Stored data entries
....
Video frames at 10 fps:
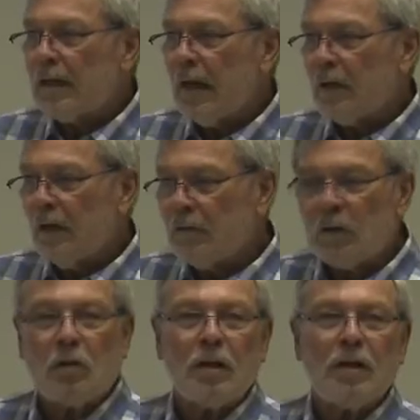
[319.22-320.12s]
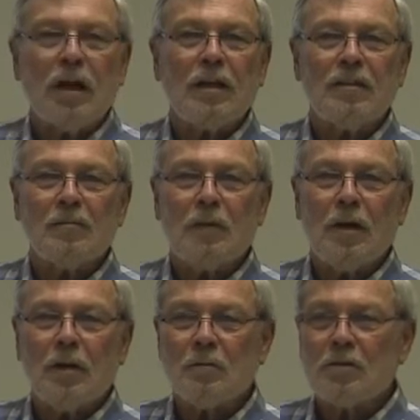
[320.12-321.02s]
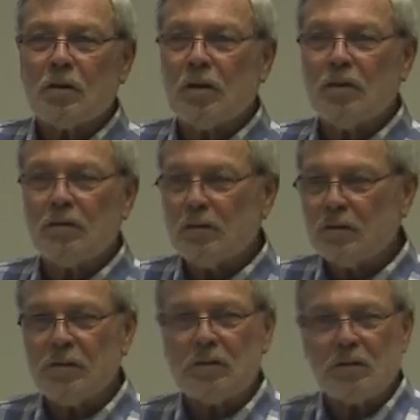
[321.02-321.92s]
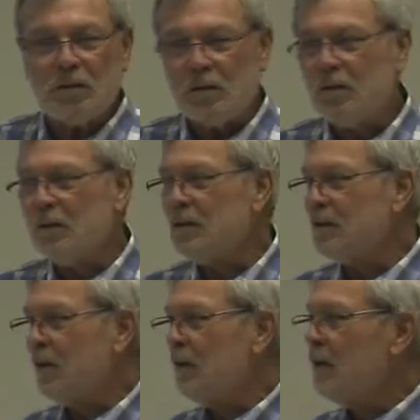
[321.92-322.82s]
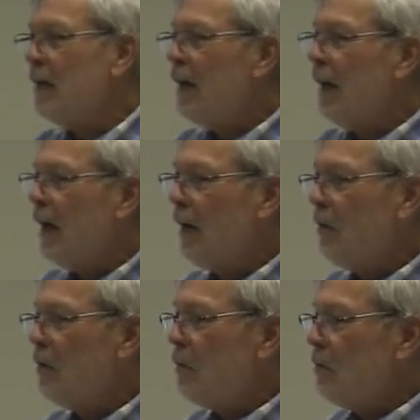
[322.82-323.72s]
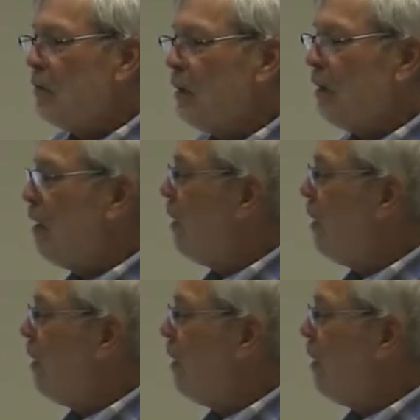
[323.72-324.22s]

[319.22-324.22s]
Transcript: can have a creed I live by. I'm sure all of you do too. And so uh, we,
....
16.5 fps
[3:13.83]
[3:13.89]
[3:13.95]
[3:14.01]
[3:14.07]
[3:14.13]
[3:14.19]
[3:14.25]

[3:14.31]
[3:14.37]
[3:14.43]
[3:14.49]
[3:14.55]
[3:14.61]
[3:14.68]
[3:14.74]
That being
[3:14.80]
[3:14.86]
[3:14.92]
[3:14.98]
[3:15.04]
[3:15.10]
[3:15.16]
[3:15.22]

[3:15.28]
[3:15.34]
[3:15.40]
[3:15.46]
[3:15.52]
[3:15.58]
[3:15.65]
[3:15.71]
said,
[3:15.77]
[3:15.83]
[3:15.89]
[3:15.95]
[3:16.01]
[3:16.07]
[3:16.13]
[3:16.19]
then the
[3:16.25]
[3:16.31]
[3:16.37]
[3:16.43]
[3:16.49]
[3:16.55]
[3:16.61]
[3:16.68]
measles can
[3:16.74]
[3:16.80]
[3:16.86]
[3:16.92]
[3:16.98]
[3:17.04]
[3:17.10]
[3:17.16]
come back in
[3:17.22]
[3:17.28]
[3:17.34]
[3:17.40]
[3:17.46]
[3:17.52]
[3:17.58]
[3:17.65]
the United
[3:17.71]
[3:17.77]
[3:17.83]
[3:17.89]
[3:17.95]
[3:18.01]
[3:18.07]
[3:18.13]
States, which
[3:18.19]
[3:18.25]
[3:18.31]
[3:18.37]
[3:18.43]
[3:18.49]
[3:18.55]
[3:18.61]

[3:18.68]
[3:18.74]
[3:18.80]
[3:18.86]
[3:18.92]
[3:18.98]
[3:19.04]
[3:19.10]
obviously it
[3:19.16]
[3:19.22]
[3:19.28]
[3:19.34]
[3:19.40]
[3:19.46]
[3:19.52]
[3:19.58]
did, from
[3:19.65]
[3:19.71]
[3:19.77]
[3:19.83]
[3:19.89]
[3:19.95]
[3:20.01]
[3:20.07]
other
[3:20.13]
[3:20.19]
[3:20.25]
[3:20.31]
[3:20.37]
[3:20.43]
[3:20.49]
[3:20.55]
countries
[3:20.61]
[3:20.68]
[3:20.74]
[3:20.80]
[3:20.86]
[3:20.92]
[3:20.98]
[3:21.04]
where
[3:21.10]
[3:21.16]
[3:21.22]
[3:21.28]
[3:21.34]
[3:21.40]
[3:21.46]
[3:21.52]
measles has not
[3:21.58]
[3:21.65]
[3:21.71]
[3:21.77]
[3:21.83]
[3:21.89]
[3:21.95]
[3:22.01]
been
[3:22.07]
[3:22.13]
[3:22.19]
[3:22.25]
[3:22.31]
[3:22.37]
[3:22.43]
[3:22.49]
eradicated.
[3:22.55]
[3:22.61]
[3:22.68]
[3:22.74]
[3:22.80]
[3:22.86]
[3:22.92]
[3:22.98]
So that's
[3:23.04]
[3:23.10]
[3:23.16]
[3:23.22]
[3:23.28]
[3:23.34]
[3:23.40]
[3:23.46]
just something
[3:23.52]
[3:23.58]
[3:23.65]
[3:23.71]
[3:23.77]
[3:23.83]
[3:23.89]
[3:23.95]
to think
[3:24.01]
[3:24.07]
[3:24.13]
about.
....
• WHAT TO DO: Restate word for word every line from the one with "Video frames at" up to and including the one with "Transcript: can have" in the records above, minus the pictures.

• EXERCISE ANSWER:
Video frames at 10 fps:
[319.22-320.12s]
[320.12-321.02s]
[321.02-321.92s]
[321.92-322.82s]
[322.82-323.72s]
[323.72-324.22s]

[319.22-324.22s]
Transcript: can have a creed I live by. I'm sure all of you do too. And so uh, we,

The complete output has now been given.